Originally published by Majid Manzarpour (Founder & CTO @Synergyse) on Medium. Synergyse is an interactive training system for Google Apps.
This is our story to date of how we have built and grown our business to provide over 1000 organizations and 1 million people Google Apps training in 1 year.
One of the main issues with training is getting people to take it, generally training is not viewed as an exciting activity and something you are forced to do. We decided that this was the problem we were going to solve, we were going to make training fun, interactive and available directly in the applications you needed training on.
We are strong believers in the Lean Startup movement, utilizing the techniques we learned from Eric Reis we were able to define our solution clearly, and filter down the key activities we needed to take. We also took advantage of the Business Model Canvas to define exactly how we were going to build our business, bring it to market and solve real problems in the training market.
To stay lean, we initially developed Synergyse to work with 3 key Google Apps: Gmail, Calendar and Drive. If we could show real value in helping people learn these core Apps, we could later expand into other Apps like Sites, Docs, Sheets and Slides.
Building the team
We started looking in the usual places, for this business we wanted to get someone on board who would have a vested interest in the company, and more importantly believed in our vision and mission.
We ended up looking into our own networks and connected with Alex Kennberg, who I had previously worked with at Google, and he was now out on his own bringing great technology ideas to life.

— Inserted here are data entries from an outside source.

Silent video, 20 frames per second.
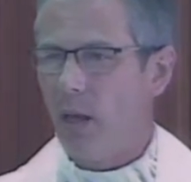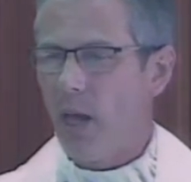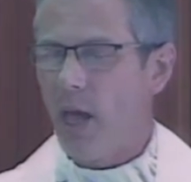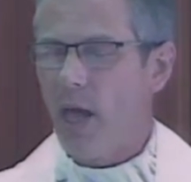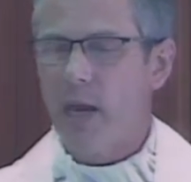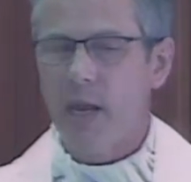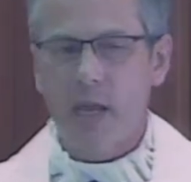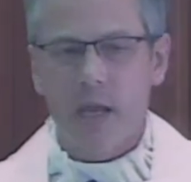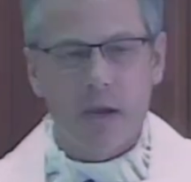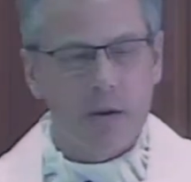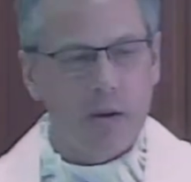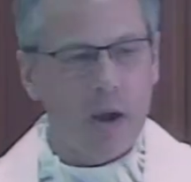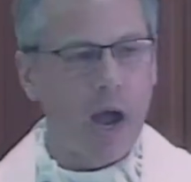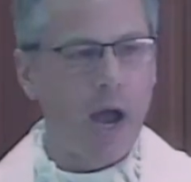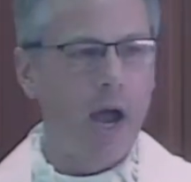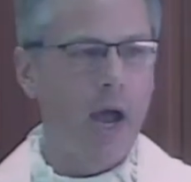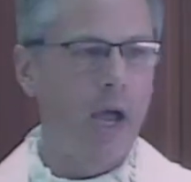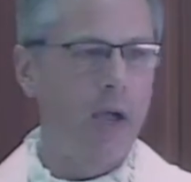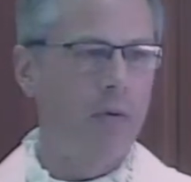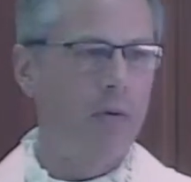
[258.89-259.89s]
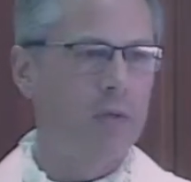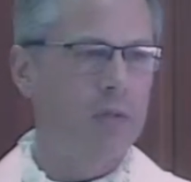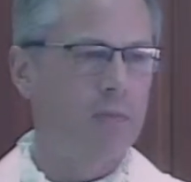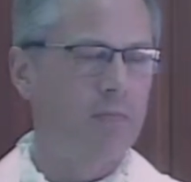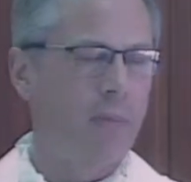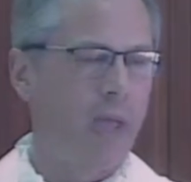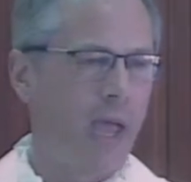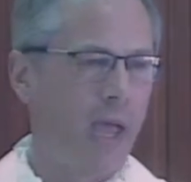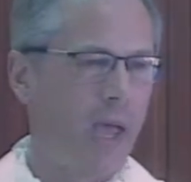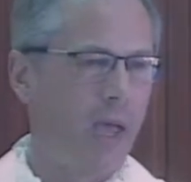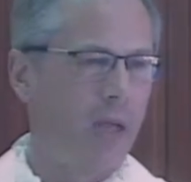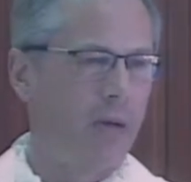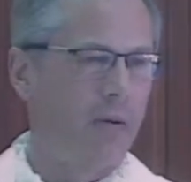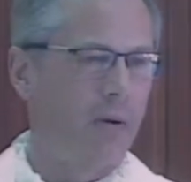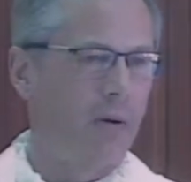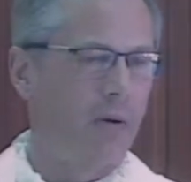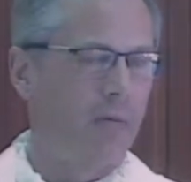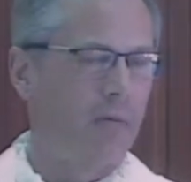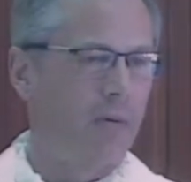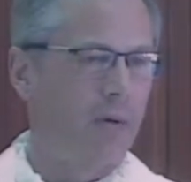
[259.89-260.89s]
And here I was mad
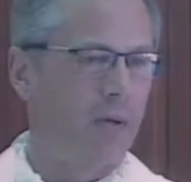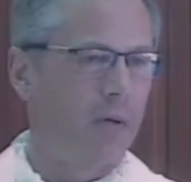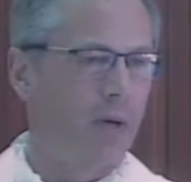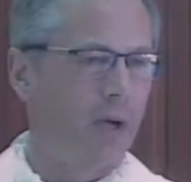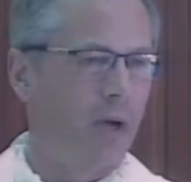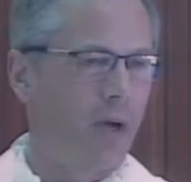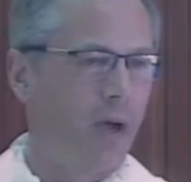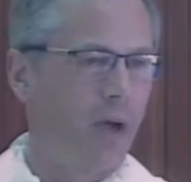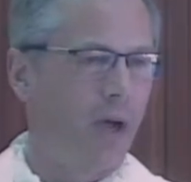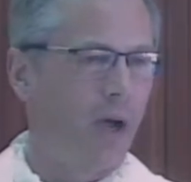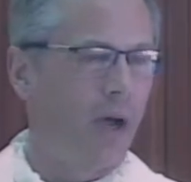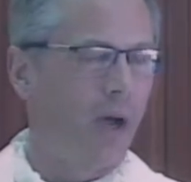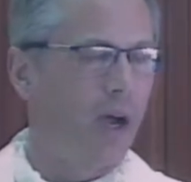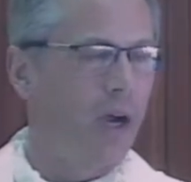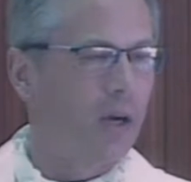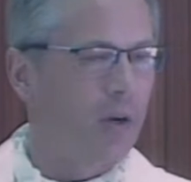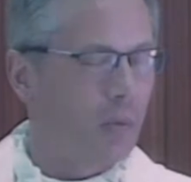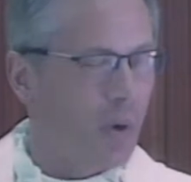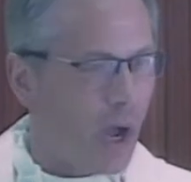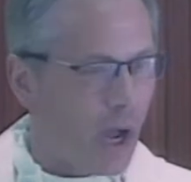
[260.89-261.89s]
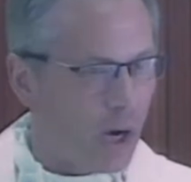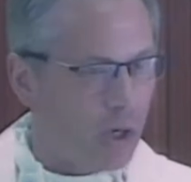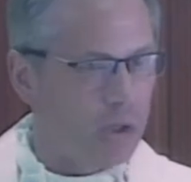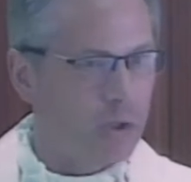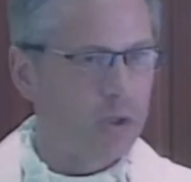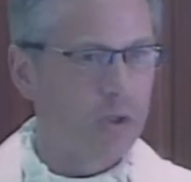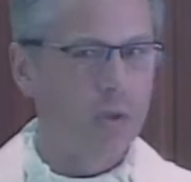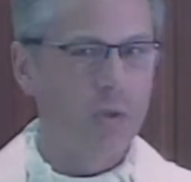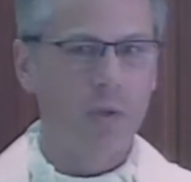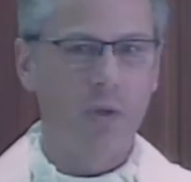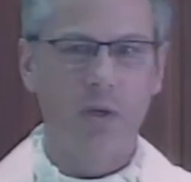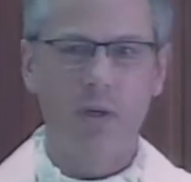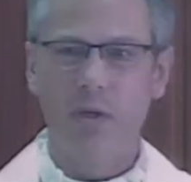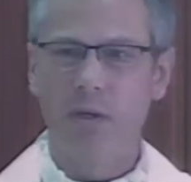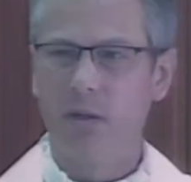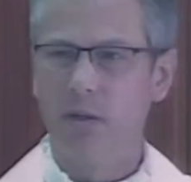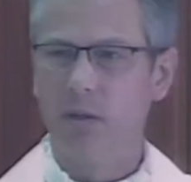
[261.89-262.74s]
over a garage door,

We also ended up using oDesk to outsource some of our part-time roles like QA and administrative work, this allowed us to stay lean in hiring and easily manage remote workers on our team.
Launching to market
Our launch strategy was fairly simple, we wanted to have a pre-launch website up that we could direct interested people to and collect their email addresses, and we wanted to get some press. To the tackle the first task, we made use of LaunchRock which provided us with a fully functional website and contact form, and required no programming. We did some basic online marketing by posting in social communities relevant to Google Apps and started collecting email addresses, this also didn’t cost us anything.
To try and get press, we researched the most prominent technology blogs and reached out directly to writers who were writing about topics related to our market, such as Google Apps and Chromebooks. We probably reached out to over 100 writers, and luckily got a response from TechCrunch, who agreed to blog about us on our launch day. Thanks to the TechCrunch post we received over 1500 unique visitors to our website on launch, and actually secured a few small and medium sized organizations as clients because of it.
Money matters
One of the most important decisions we had to make was whether or not we were going to charge customers for our product, many advisors said it would be better to offer the product for free, gain traction and then try to charge for it later.

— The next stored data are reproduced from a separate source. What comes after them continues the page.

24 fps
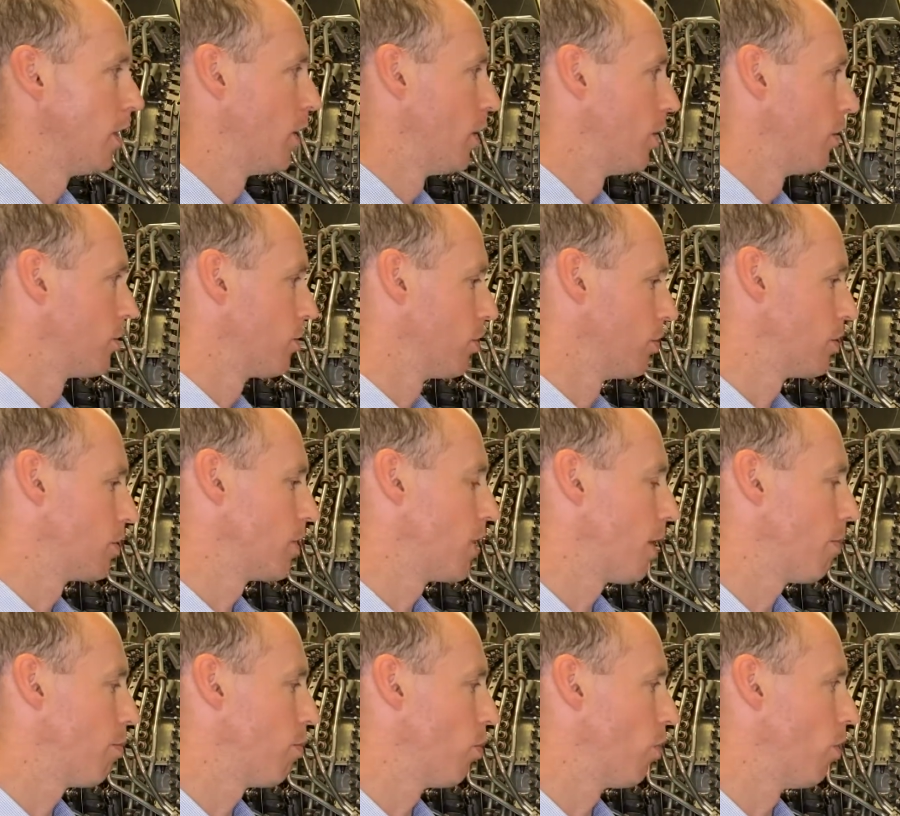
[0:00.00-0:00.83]
So
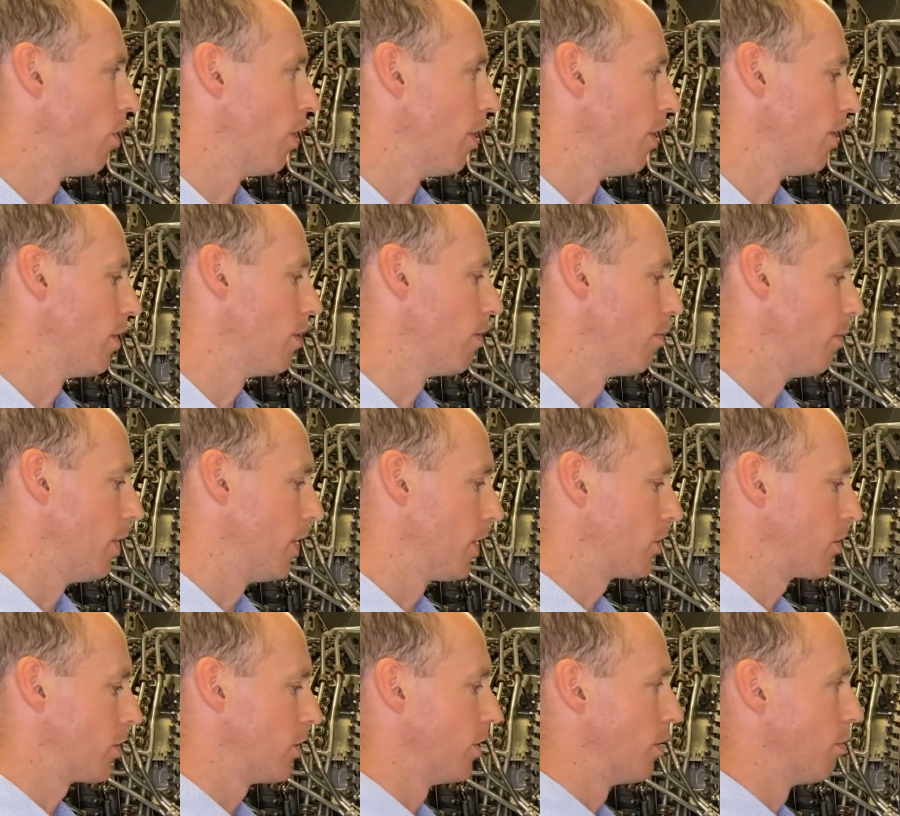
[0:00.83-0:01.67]
step one, make
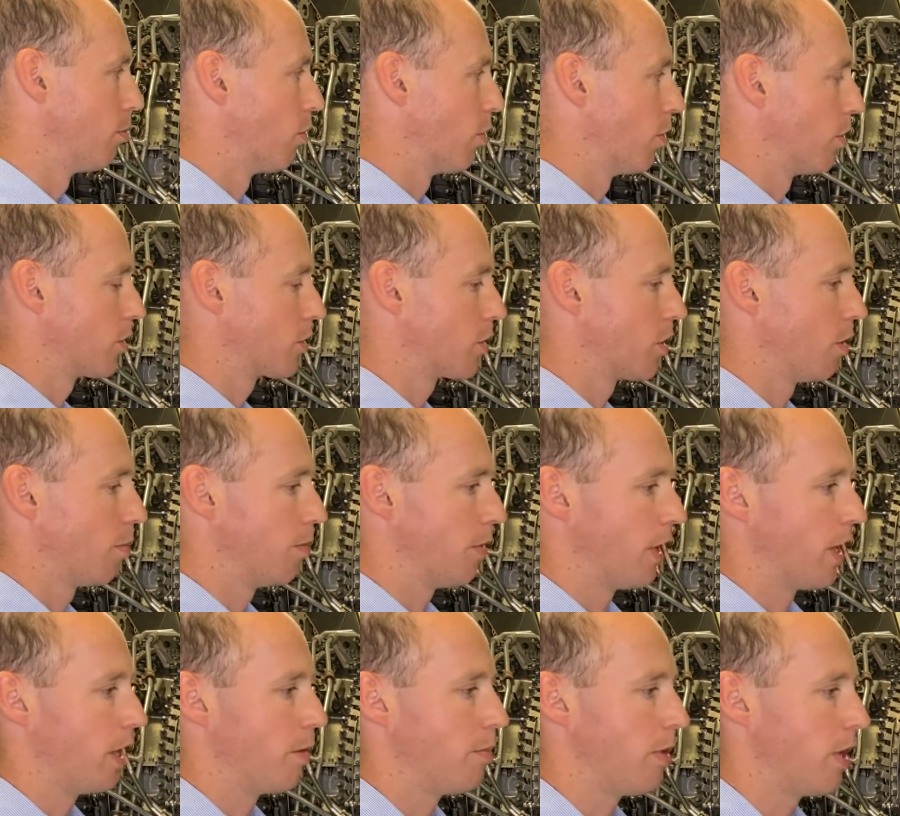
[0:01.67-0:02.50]
sure your borescope
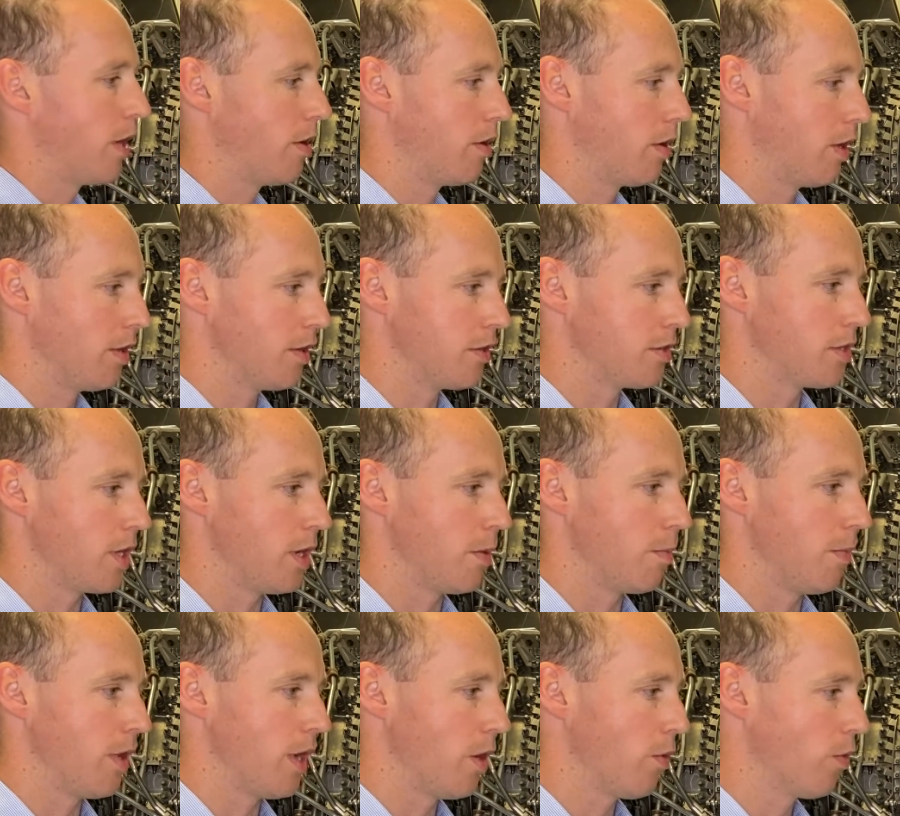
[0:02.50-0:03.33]
and iPad are on the
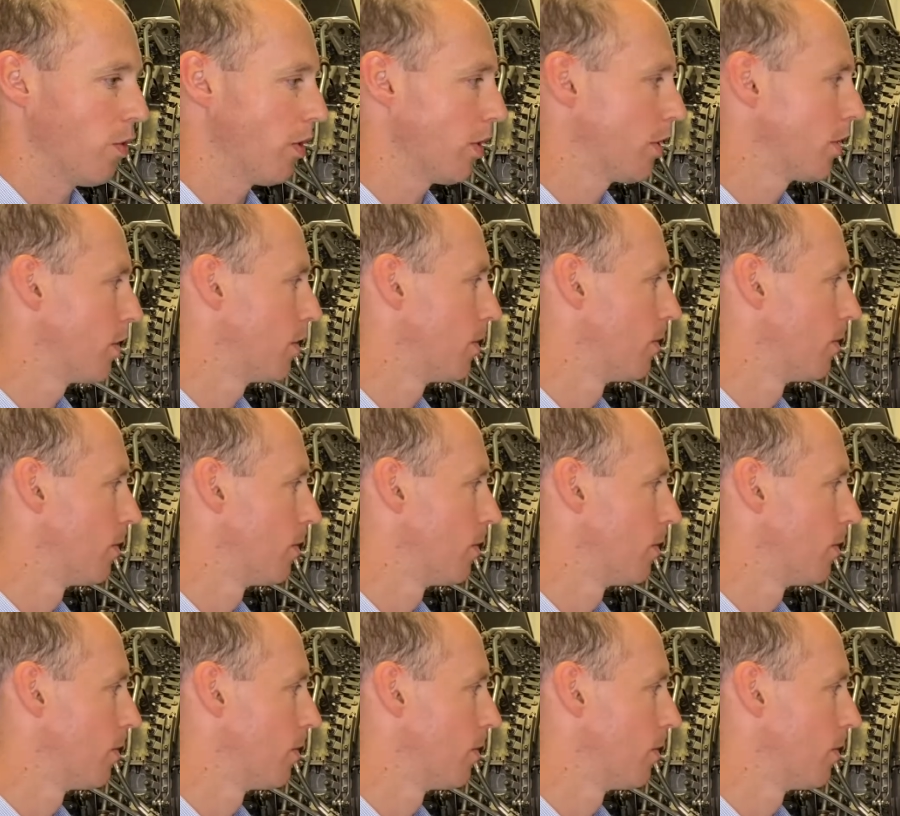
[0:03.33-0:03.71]
same network.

We also demonstrated an early beta version of the software to potential clients and they immediately saw value in our training system and they wish that it had previously existed.
This gave us some validation to our hypothesis, we believed strongly in the value we could deliver and decided we were going to charge $10 per user per year, to be in-line with Google’s pricing for Google Apps which is $50 per user per year. We would also offer our training software to students for free if an education client purchased licenses for their full-time staff.

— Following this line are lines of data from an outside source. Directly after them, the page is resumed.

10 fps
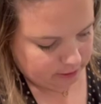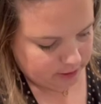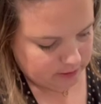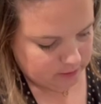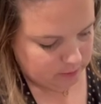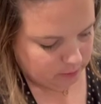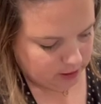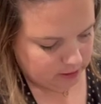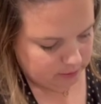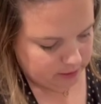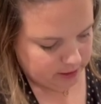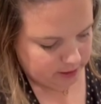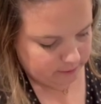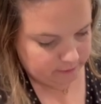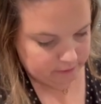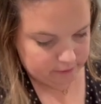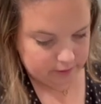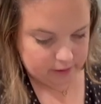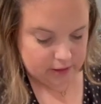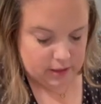Good swallowing.
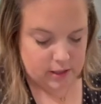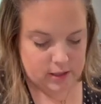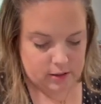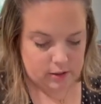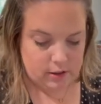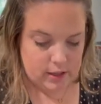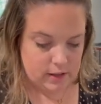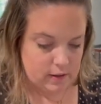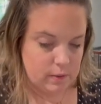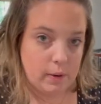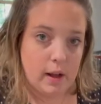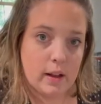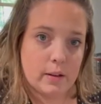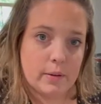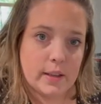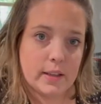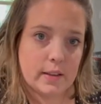Good swallowing.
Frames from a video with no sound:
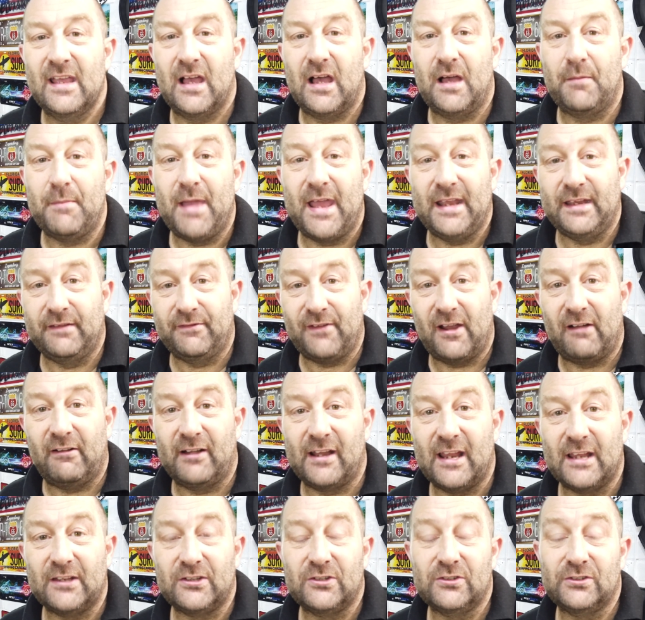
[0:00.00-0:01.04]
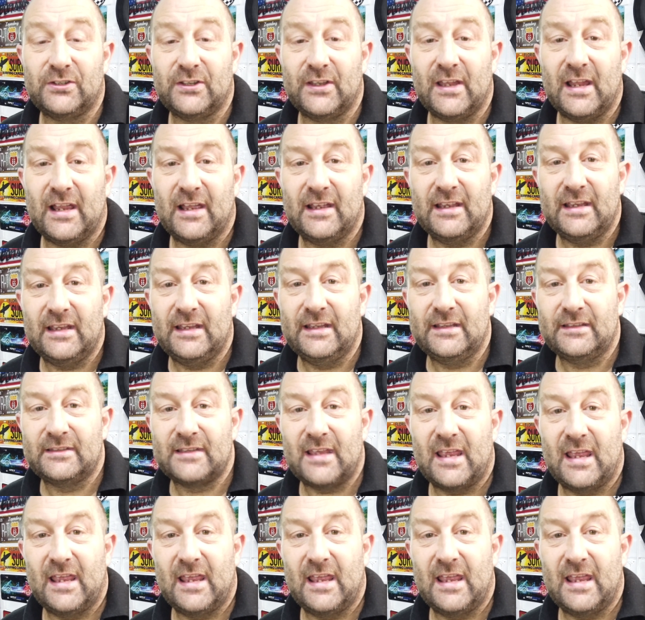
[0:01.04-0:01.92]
Any variation to that is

This turned out to be a wise decision, as we closed a large enterprise deal on our second day of business. We also starting seeing traction in the education market, where Google Apps is free, and we turned a profit in our first few months of business.
B2B sales strategy
Developing our sales strategy involved understanding the Google Apps ecosystem, developing leads, utilizing multiple channels and working with partners.
We learned there was a strong community presence amongst educators, particularly those which use Google Apps in their schools. They share lot of valuable information with each other on Google+ and Twitter. We also learned about a strong third-party ecosystem of solutions for Google Apps, covering security, administration, automation and more verticals.
We developed leads through social media, we also launched a blog that contributed valuable tips to the Google Apps community. We had to understand who the decision maker was, and we suspected it would be the IT department, through meetings with potential clients we learned this to be true. We leveraged LinkedIn to find the right contacts and established meetings over Google Hangouts where we could easily demonstrate our software, and not have to travel.
We were fortunate that Google already had a strong partner channel established for reselling Google Apps and third-party solutions. We learned who all the major partners were in the Google Apps reseller ecosystem, and managed to partner with over 40 of them throughout the year through demonstrations and meetings.
Our valued clients
Growing to 1 million users has been faster than we anticipated, this is partly because in B2B you have the potential to sign on really large customers. We provide training for some large enterprise clients with over 25,000 employees. In the education market, we have a few school districts on board with over 100,000 students covering schools across entire cities and regions.
When we sign on a new client, we make sure to establish technical deployment calls to go over how to deploy our Chrome extension to their entire fleet of computers. Deployment of Synergyse typically takes less than 30 minutes and we worked to make this process as easy as possible for IT departments, we provide them with documentation, a direct support channel and assistance where necessary.